*Problem details*
Would you return the data exactly as given, except for its pictures?

*Material provided*

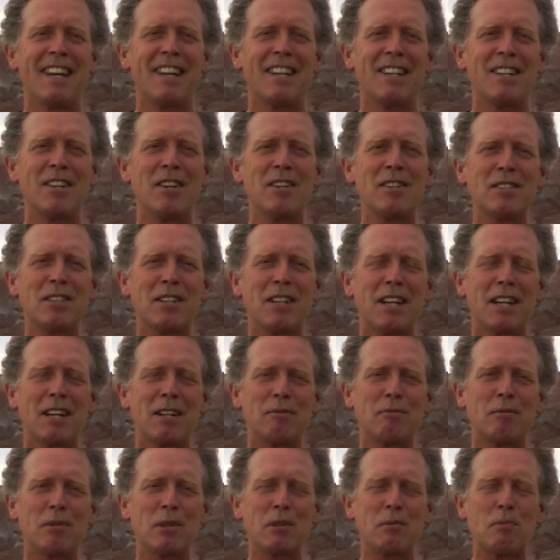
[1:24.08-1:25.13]
Not a
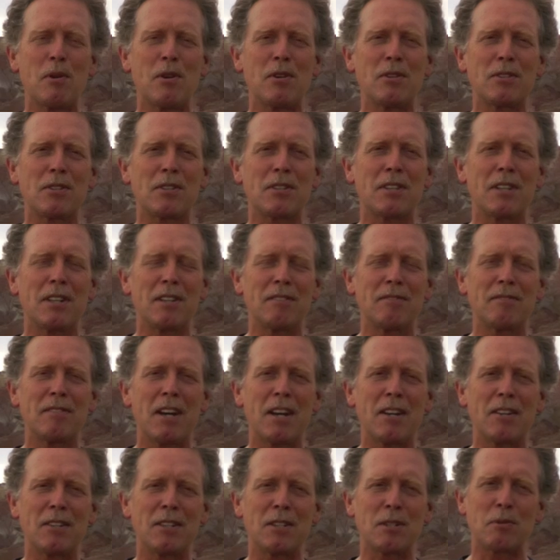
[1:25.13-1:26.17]
response that
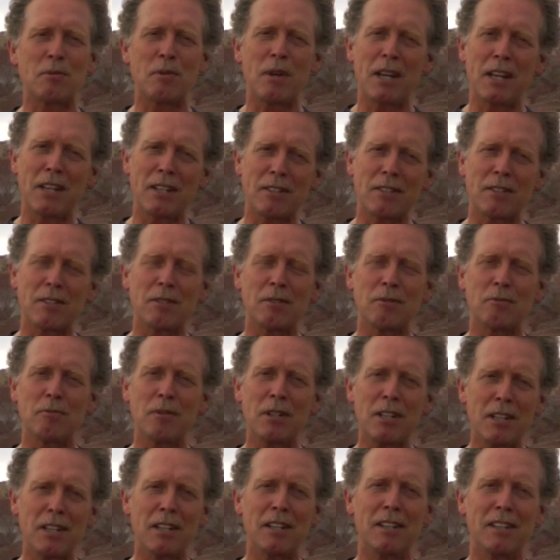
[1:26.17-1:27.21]
found its way into
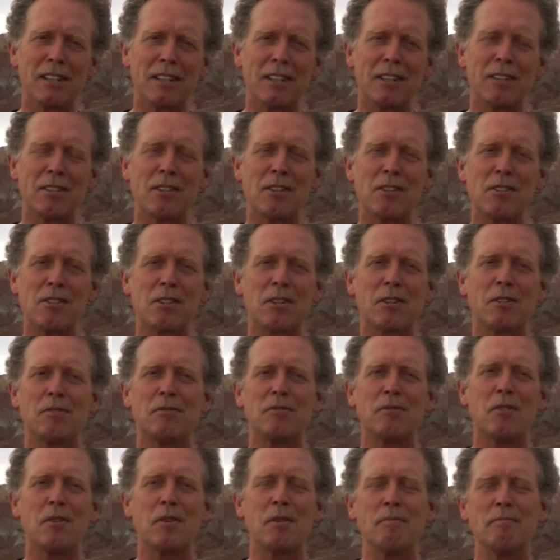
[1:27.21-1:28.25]
written liturgical
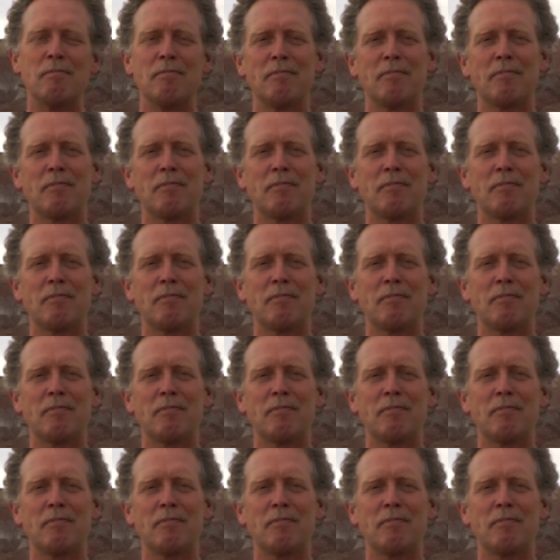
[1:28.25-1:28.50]
form.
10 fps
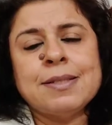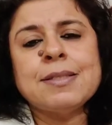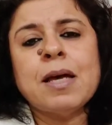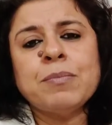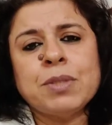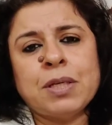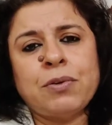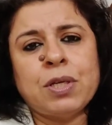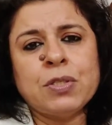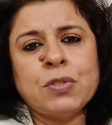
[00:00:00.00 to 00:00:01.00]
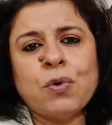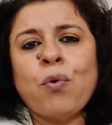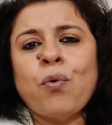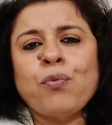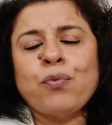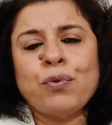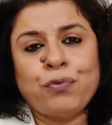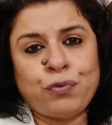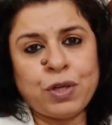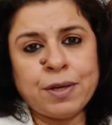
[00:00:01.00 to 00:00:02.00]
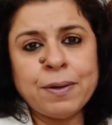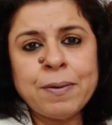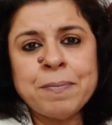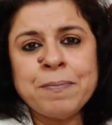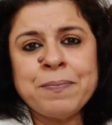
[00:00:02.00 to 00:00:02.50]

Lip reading: some degrees of fear,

*Written solution*
[1:24.08-1:25.13]
Not a
[1:25.13-1:26.17]
response that
[1:26.17-1:27.21]
found its way into
[1:27.21-1:28.25]
written liturgical
[1:28.25-1:28.50]
form.
10 fps
[00:00:00.00 to 00:00:01.00]
[00:00:01.00 to 00:00:02.00]
[00:00:02.00 to 00:00:02.50]

Lip reading: some degrees of fear,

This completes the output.